■ **TASK TO CARRY OUT**:
Start to finish, write out the entries exactly, leaving the pictures aside.

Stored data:
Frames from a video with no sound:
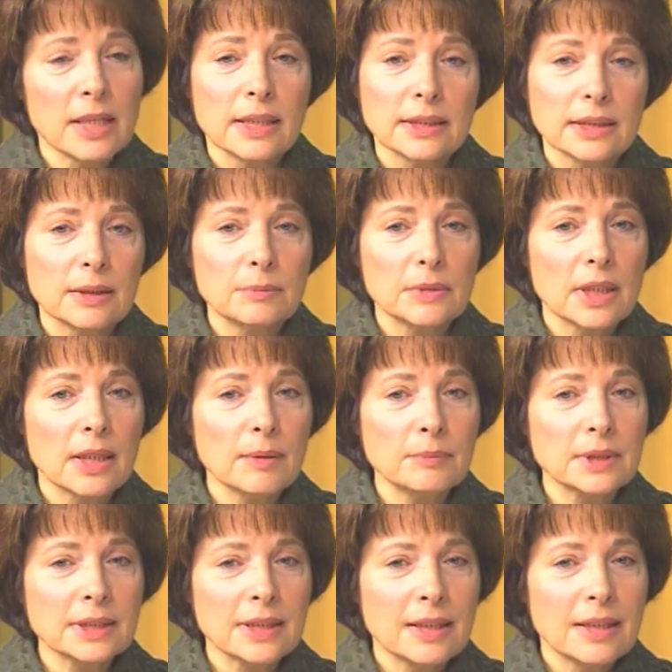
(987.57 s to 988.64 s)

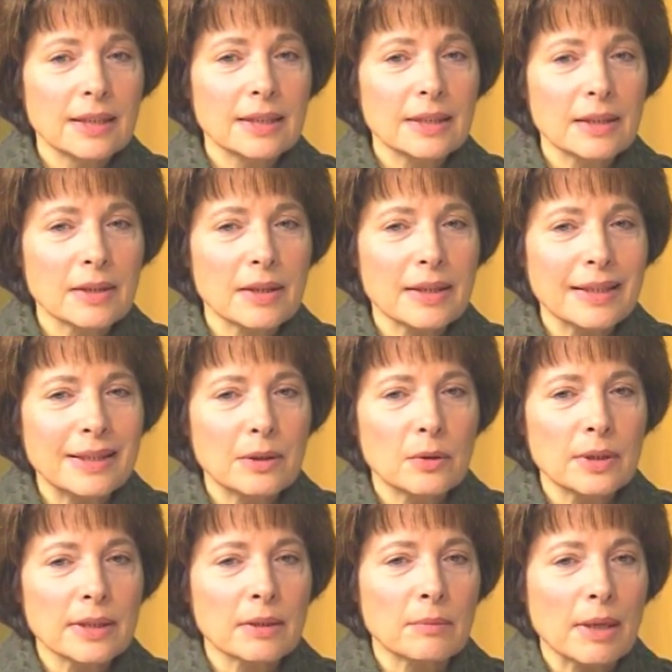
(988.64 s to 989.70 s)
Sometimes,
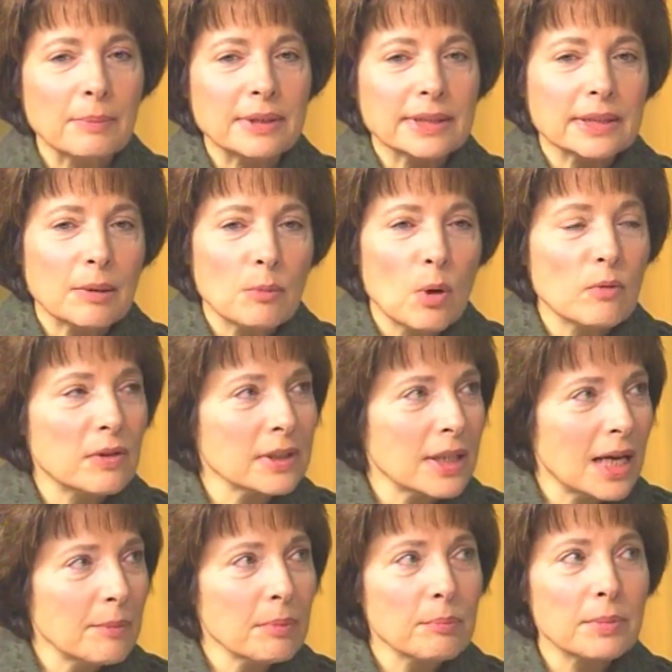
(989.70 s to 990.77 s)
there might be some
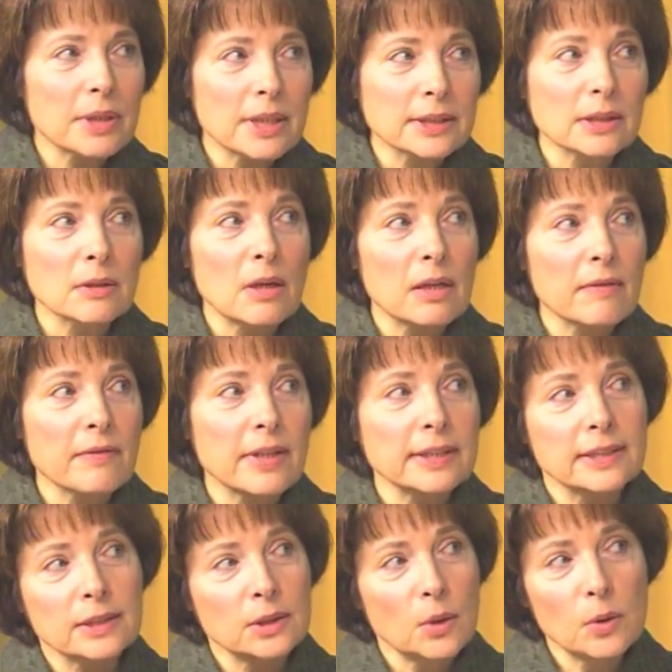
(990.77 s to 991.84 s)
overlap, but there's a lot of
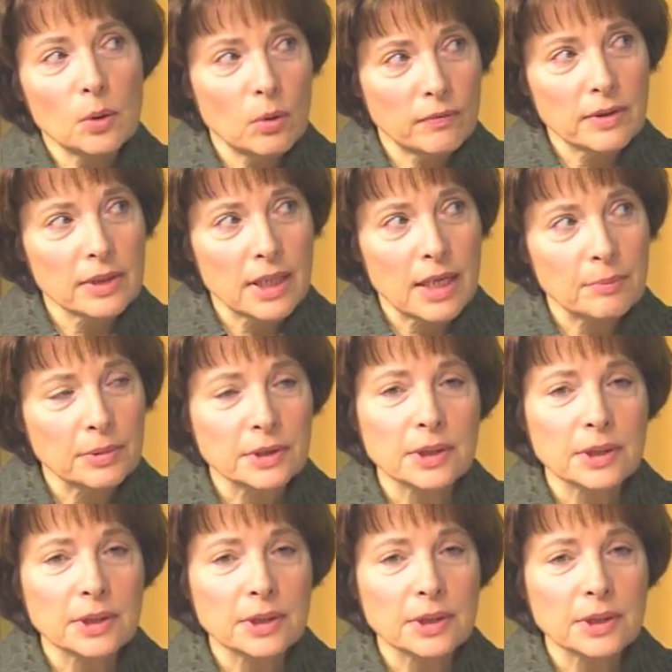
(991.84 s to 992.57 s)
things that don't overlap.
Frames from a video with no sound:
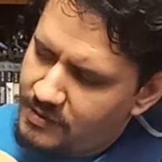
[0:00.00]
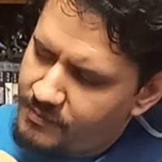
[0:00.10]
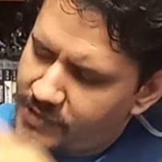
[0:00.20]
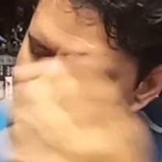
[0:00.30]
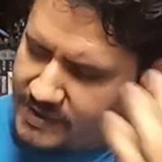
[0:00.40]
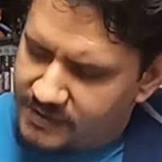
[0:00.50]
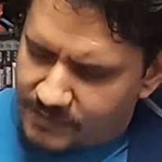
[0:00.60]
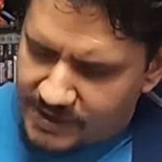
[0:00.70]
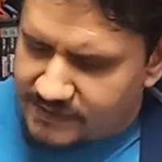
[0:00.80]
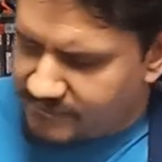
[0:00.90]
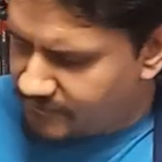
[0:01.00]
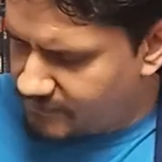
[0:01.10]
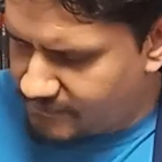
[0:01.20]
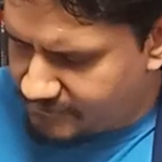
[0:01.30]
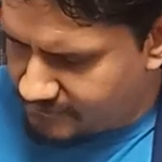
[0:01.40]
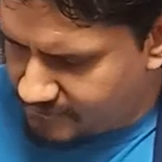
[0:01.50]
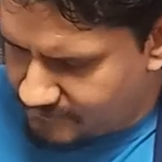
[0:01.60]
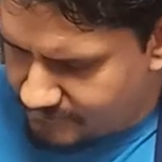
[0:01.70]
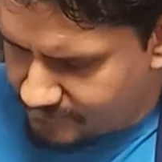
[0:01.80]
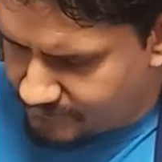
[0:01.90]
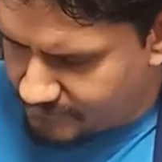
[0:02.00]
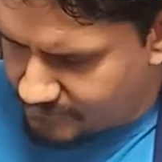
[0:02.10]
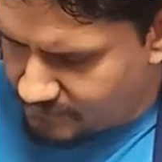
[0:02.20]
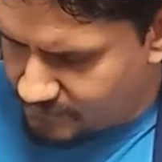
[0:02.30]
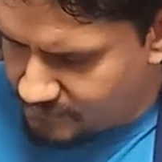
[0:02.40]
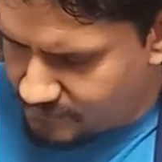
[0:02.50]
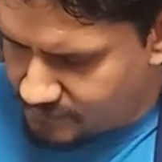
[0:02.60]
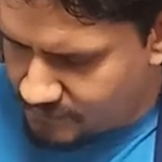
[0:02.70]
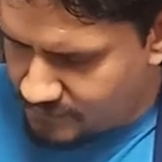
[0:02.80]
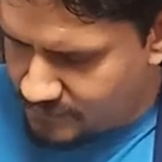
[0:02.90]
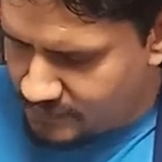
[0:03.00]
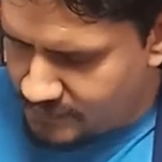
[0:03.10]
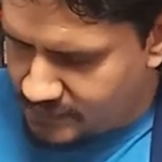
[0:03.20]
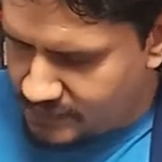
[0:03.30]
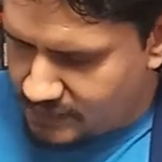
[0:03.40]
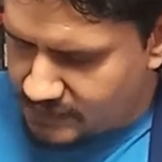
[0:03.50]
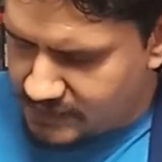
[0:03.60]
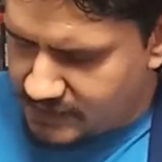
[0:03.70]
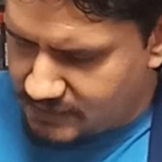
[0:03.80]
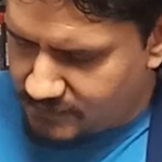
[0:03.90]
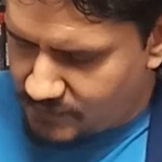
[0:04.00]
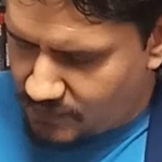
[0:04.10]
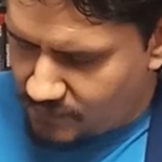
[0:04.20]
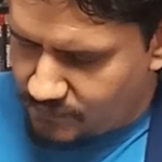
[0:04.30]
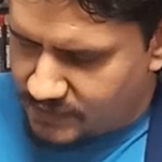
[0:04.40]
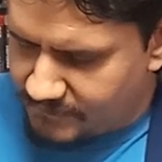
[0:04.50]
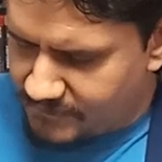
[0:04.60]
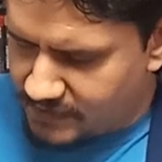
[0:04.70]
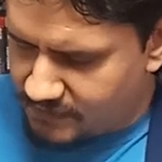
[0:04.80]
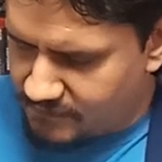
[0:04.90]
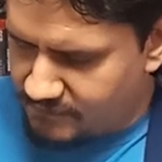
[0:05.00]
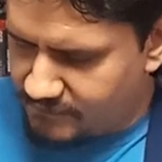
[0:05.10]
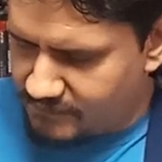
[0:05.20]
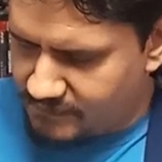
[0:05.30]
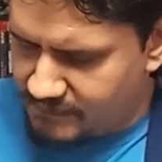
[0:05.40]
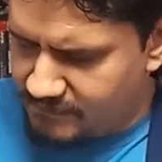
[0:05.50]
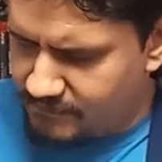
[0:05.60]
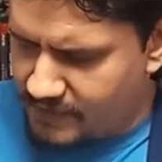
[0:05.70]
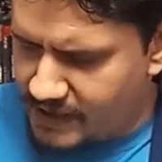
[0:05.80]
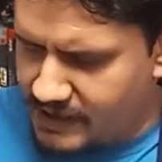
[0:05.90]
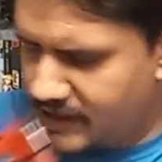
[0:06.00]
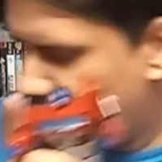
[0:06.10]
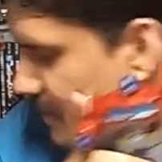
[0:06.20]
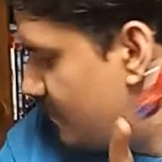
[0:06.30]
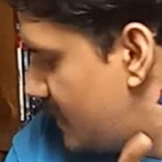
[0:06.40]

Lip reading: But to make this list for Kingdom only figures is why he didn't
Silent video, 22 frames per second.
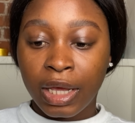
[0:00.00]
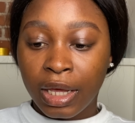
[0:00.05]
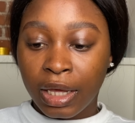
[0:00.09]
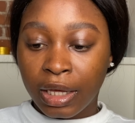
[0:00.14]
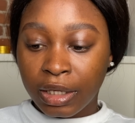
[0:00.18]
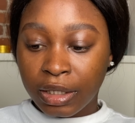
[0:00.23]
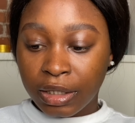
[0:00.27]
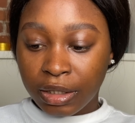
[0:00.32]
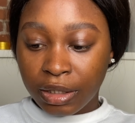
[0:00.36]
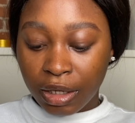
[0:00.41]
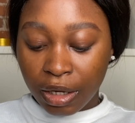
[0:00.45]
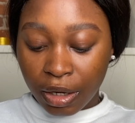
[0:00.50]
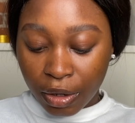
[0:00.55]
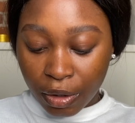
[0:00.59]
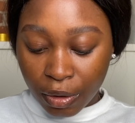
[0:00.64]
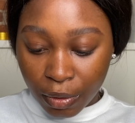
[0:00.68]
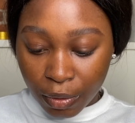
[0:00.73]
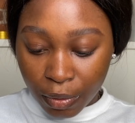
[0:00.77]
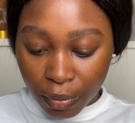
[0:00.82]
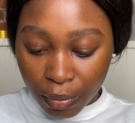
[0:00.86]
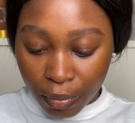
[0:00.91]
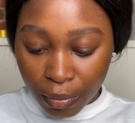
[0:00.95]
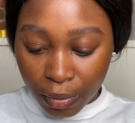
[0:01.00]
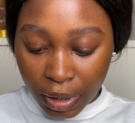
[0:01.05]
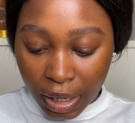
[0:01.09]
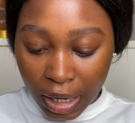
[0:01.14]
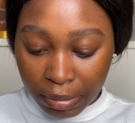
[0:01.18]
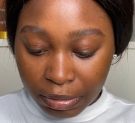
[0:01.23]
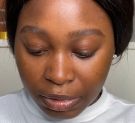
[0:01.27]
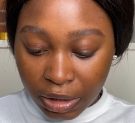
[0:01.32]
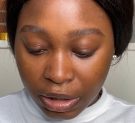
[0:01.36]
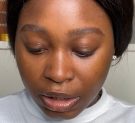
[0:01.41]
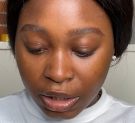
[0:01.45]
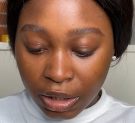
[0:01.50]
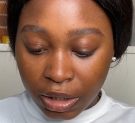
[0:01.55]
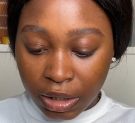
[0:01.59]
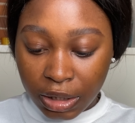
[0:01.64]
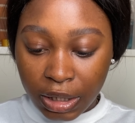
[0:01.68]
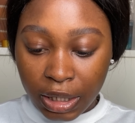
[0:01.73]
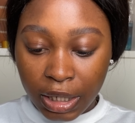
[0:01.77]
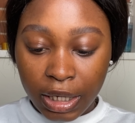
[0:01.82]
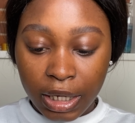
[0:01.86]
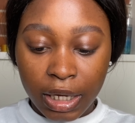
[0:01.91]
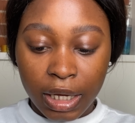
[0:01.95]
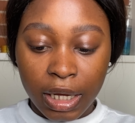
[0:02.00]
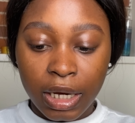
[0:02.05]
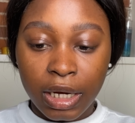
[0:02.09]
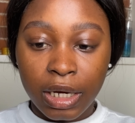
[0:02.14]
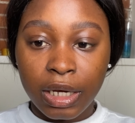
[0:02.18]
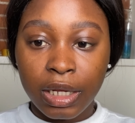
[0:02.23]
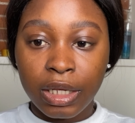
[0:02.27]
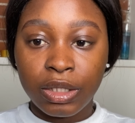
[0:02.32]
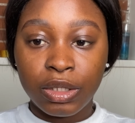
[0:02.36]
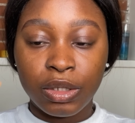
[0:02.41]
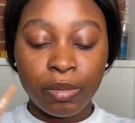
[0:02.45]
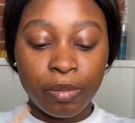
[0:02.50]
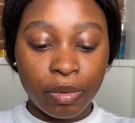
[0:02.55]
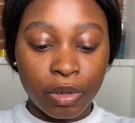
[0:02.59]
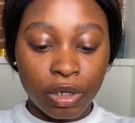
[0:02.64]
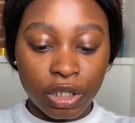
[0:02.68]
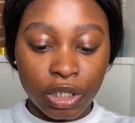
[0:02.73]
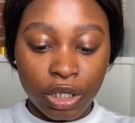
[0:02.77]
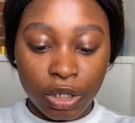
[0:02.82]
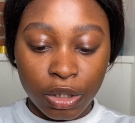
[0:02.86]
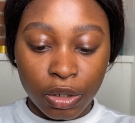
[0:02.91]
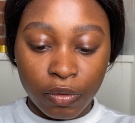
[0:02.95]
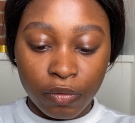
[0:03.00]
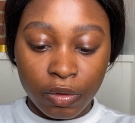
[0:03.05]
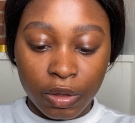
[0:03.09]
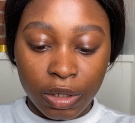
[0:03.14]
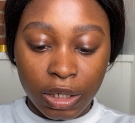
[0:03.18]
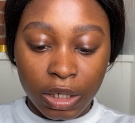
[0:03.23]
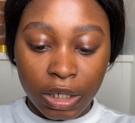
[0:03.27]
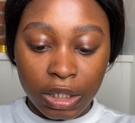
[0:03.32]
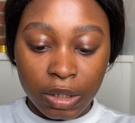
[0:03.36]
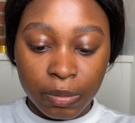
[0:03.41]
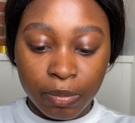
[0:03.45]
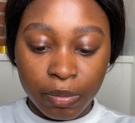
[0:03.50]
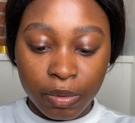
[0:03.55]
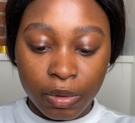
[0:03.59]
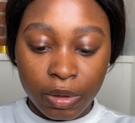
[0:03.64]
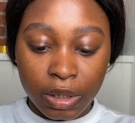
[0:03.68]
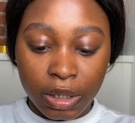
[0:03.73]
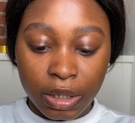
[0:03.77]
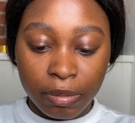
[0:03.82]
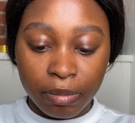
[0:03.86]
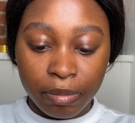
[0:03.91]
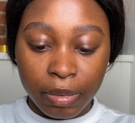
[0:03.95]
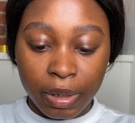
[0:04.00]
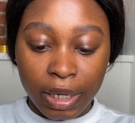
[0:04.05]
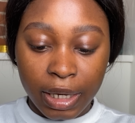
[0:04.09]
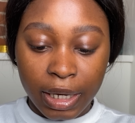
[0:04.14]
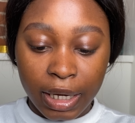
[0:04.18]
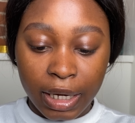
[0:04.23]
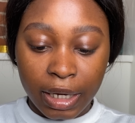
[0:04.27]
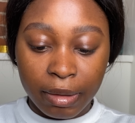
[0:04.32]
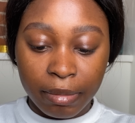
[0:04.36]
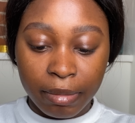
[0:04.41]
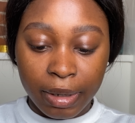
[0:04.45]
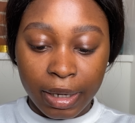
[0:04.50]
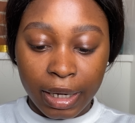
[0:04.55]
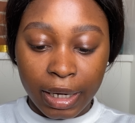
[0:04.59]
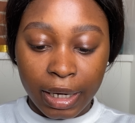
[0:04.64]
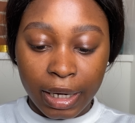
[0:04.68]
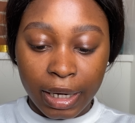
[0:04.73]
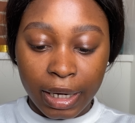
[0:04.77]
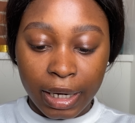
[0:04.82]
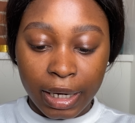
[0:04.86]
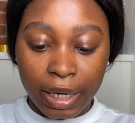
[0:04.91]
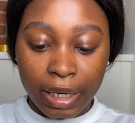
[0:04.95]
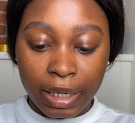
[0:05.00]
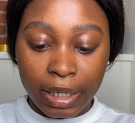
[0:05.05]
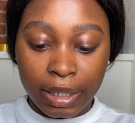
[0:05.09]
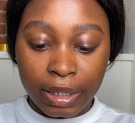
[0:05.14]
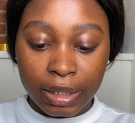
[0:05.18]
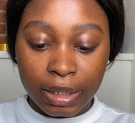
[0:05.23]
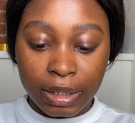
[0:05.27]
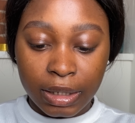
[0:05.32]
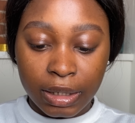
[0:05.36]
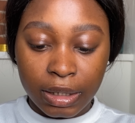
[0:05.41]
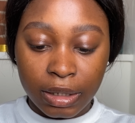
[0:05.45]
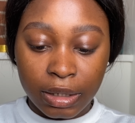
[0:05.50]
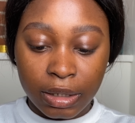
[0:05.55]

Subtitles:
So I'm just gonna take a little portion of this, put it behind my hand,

■ **RESPONSE TO THIS TASK**:
Frames from a video with no sound:
(987.57 s to 988.64 s)

(988.64 s to 989.70 s)
Sometimes,
(989.70 s to 990.77 s)
there might be some
(990.77 s to 991.84 s)
overlap, but there's a lot of
(991.84 s to 992.57 s)
things that don't overlap.
Frames from a video with no sound:
[0:00.00]
[0:00.10]
[0:00.20]
[0:00.30]
[0:00.40]
[0:00.50]
[0:00.60]
[0:00.70]
[0:00.80]
[0:00.90]
[0:01.00]
[0:01.10]
[0:01.20]
[0:01.30]
[0:01.40]
[0:01.50]
[0:01.60]
[0:01.70]
[0:01.80]
[0:01.90]
[0:02.00]
[0:02.10]
[0:02.20]
[0:02.30]
[0:02.40]
[0:02.50]
[0:02.60]
[0:02.70]
[0:02.80]
[0:02.90]
[0:03.00]
[0:03.10]
[0:03.20]
[0:03.30]
[0:03.40]
[0:03.50]
[0:03.60]
[0:03.70]
[0:03.80]
[0:03.90]
[0:04.00]
[0:04.10]
[0:04.20]
[0:04.30]
[0:04.40]
[0:04.50]
[0:04.60]
[0:04.70]
[0:04.80]
[0:04.90]
[0:05.00]
[0:05.10]
[0:05.20]
[0:05.30]
[0:05.40]
[0:05.50]
[0:05.60]
[0:05.70]
[0:05.80]
[0:05.90]
[0:06.00]
[0:06.10]
[0:06.20]
[0:06.30]
[0:06.40]

Lip reading: But to make this list for Kingdom only figures is why he didn't
Silent video, 22 frames per second.
[0:00.00]
[0:00.05]
[0:00.09]
[0:00.14]
[0:00.18]
[0:00.23]
[0:00.27]
[0:00.32]
[0:00.36]
[0:00.41]
[0:00.45]
[0:00.50]
[0:00.55]
[0:00.59]
[0:00.64]
[0:00.68]
[0:00.73]
[0:00.77]
[0:00.82]
[0:00.86]
[0:00.91]
[0:00.95]
[0:01.00]
[0:01.05]
[0:01.09]
[0:01.14]
[0:01.18]
[0:01.23]
[0:01.27]
[0:01.32]
[0:01.36]
[0:01.41]
[0:01.45]
[0:01.50]
[0:01.55]
[0:01.59]
[0:01.64]
[0:01.68]
[0:01.73]
[0:01.77]
[0:01.82]
[0:01.86]
[0:01.91]
[0:01.95]
[0:02.00]
[0:02.05]
[0:02.09]
[0:02.14]
[0:02.18]
[0:02.23]
[0:02.27]
[0:02.32]
[0:02.36]
[0:02.41]
[0:02.45]
[0:02.50]
[0:02.55]
[0:02.59]
[0:02.64]
[0:02.68]
[0:02.73]
[0:02.77]
[0:02.82]
[0:02.86]
[0:02.91]
[0:02.95]
[0:03.00]
[0:03.05]
[0:03.09]
[0:03.14]
[0:03.18]
[0:03.23]
[0:03.27]
[0:03.32]
[0:03.36]
[0:03.41]
[0:03.45]
[0:03.50]
[0:03.55]
[0:03.59]
[0:03.64]
[0:03.68]
[0:03.73]
[0:03.77]
[0:03.82]
[0:03.86]
[0:03.91]
[0:03.95]
[0:04.00]
[0:04.05]
[0:04.09]
[0:04.14]
[0:04.18]
[0:04.23]
[0:04.27]
[0:04.32]
[0:04.36]
[0:04.41]
[0:04.45]
[0:04.50]
[0:04.55]
[0:04.59]
[0:04.64]
[0:04.68]
[0:04.73]
[0:04.77]
[0:04.82]
[0:04.86]
[0:04.91]
[0:04.95]
[0:05.00]
[0:05.05]
[0:05.09]
[0:05.14]
[0:05.18]
[0:05.23]
[0:05.27]
[0:05.32]
[0:05.36]
[0:05.41]
[0:05.45]
[0:05.50]
[0:05.55]

Subtitles:
So I'm just gonna take a little portion of this, put it behind my hand,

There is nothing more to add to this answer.